(Beginning of ENTRIES SUPPLIED)
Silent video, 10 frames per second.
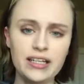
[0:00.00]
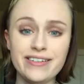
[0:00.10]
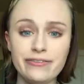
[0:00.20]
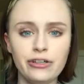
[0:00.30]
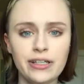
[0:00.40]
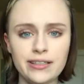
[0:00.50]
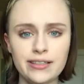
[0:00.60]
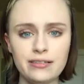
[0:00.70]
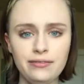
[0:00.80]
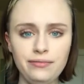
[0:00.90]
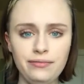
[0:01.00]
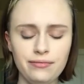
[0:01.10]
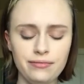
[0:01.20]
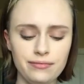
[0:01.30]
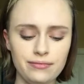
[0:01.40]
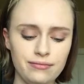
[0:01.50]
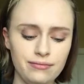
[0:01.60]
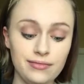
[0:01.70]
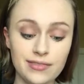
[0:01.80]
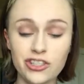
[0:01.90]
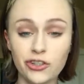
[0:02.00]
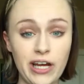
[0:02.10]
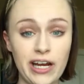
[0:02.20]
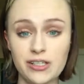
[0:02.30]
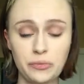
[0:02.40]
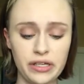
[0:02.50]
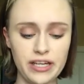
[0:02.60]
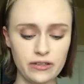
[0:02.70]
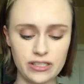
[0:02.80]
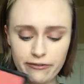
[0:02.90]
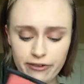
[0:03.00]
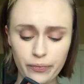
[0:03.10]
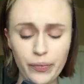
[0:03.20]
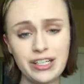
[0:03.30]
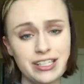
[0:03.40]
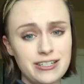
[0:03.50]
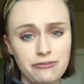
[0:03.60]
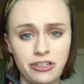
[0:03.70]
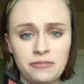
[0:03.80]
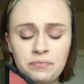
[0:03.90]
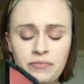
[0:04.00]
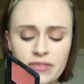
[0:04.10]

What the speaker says: different. Do not explain how it's different, but it's different.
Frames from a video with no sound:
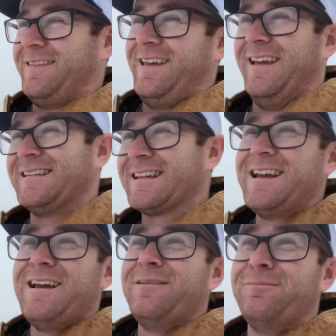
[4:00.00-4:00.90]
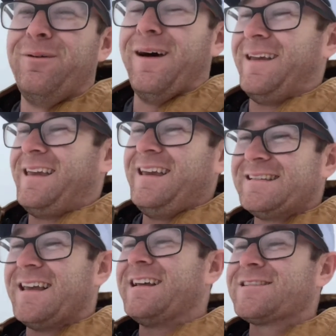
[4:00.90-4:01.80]
this, but he
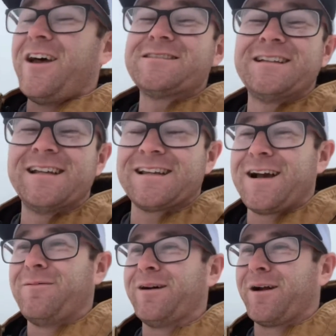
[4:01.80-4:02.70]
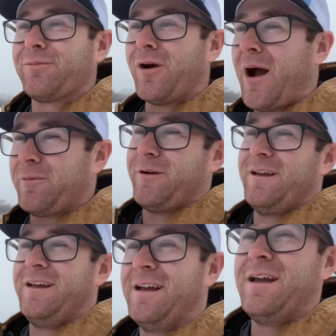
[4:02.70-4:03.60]
said as long as it doesn't come on our
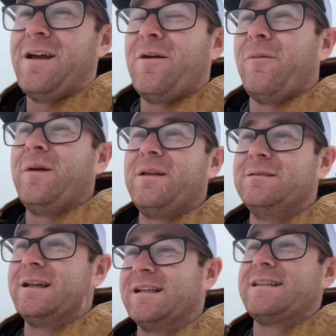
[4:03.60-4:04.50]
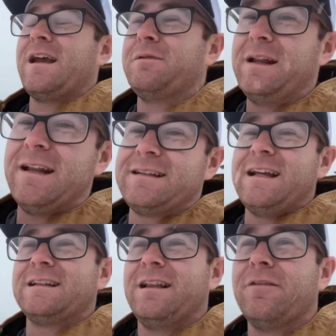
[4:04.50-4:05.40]
property, we can say we didn't
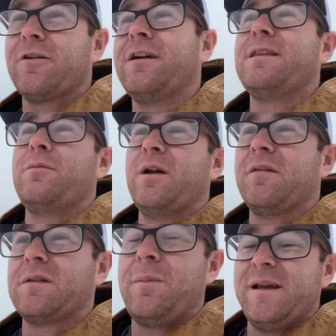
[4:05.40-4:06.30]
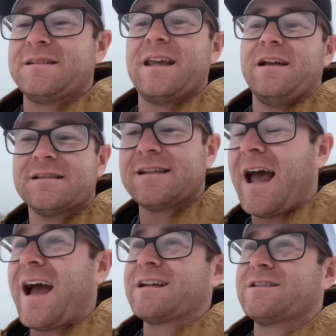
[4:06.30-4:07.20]
take delivery, and then we don't have to pay sales
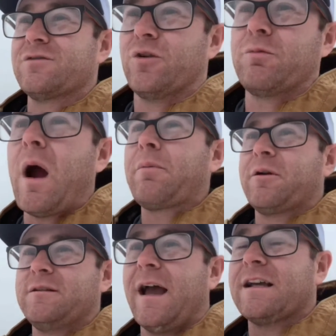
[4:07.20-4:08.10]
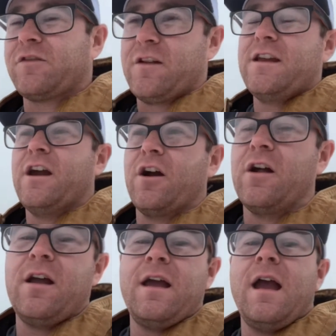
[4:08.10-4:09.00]
tax or property tax for the year,
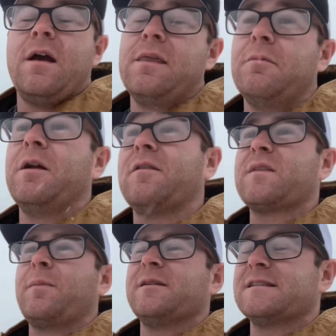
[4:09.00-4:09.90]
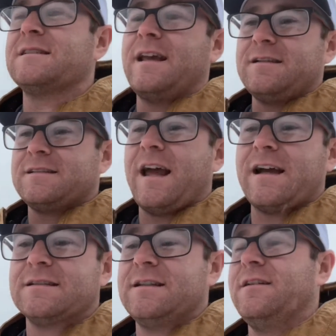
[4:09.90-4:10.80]
and then we don't have to pay sales
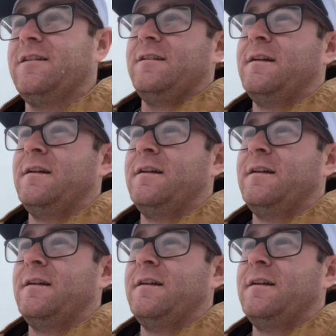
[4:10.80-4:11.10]
tax till,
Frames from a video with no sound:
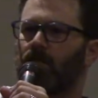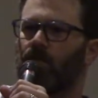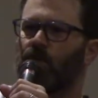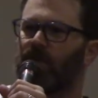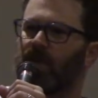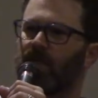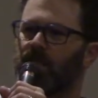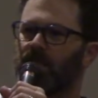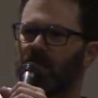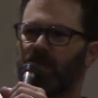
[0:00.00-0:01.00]

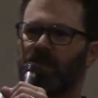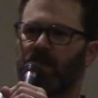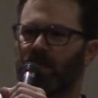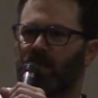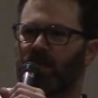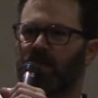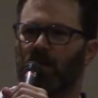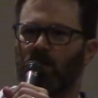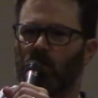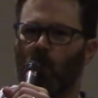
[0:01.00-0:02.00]
movies and TV and the things
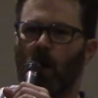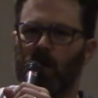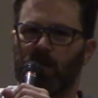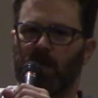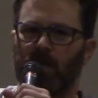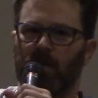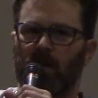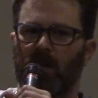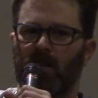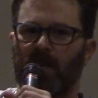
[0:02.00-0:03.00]
that I was watching,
(End of ENTRIES SUPPLIED)
Reproduce the data above exactly, leaving out any picture in it.

Silent video, 10 frames per second.
[0:00.00]
[0:00.10]
[0:00.20]
[0:00.30]
[0:00.40]
[0:00.50]
[0:00.60]
[0:00.70]
[0:00.80]
[0:00.90]
[0:01.00]
[0:01.10]
[0:01.20]
[0:01.30]
[0:01.40]
[0:01.50]
[0:01.60]
[0:01.70]
[0:01.80]
[0:01.90]
[0:02.00]
[0:02.10]
[0:02.20]
[0:02.30]
[0:02.40]
[0:02.50]
[0:02.60]
[0:02.70]
[0:02.80]
[0:02.90]
[0:03.00]
[0:03.10]
[0:03.20]
[0:03.30]
[0:03.40]
[0:03.50]
[0:03.60]
[0:03.70]
[0:03.80]
[0:03.90]
[0:04.00]
[0:04.10]

What the speaker says: different. Do not explain how it's different, but it's different.
Frames from a video with no sound:
[4:00.00-4:00.90]
[4:00.90-4:01.80]
this, but he
[4:01.80-4:02.70]
[4:02.70-4:03.60]
said as long as it doesn't come on our
[4:03.60-4:04.50]
[4:04.50-4:05.40]
property, we can say we didn't
[4:05.40-4:06.30]
[4:06.30-4:07.20]
take delivery, and then we don't have to pay sales
[4:07.20-4:08.10]
[4:08.10-4:09.00]
tax or property tax for the year,
[4:09.00-4:09.90]
[4:09.90-4:10.80]
and then we don't have to pay sales
[4:10.80-4:11.10]
tax till,
Frames from a video with no sound:
[0:00.00-0:01.00]

[0:01.00-0:02.00]
movies and TV and the things
[0:02.00-0:03.00]
that I was watching,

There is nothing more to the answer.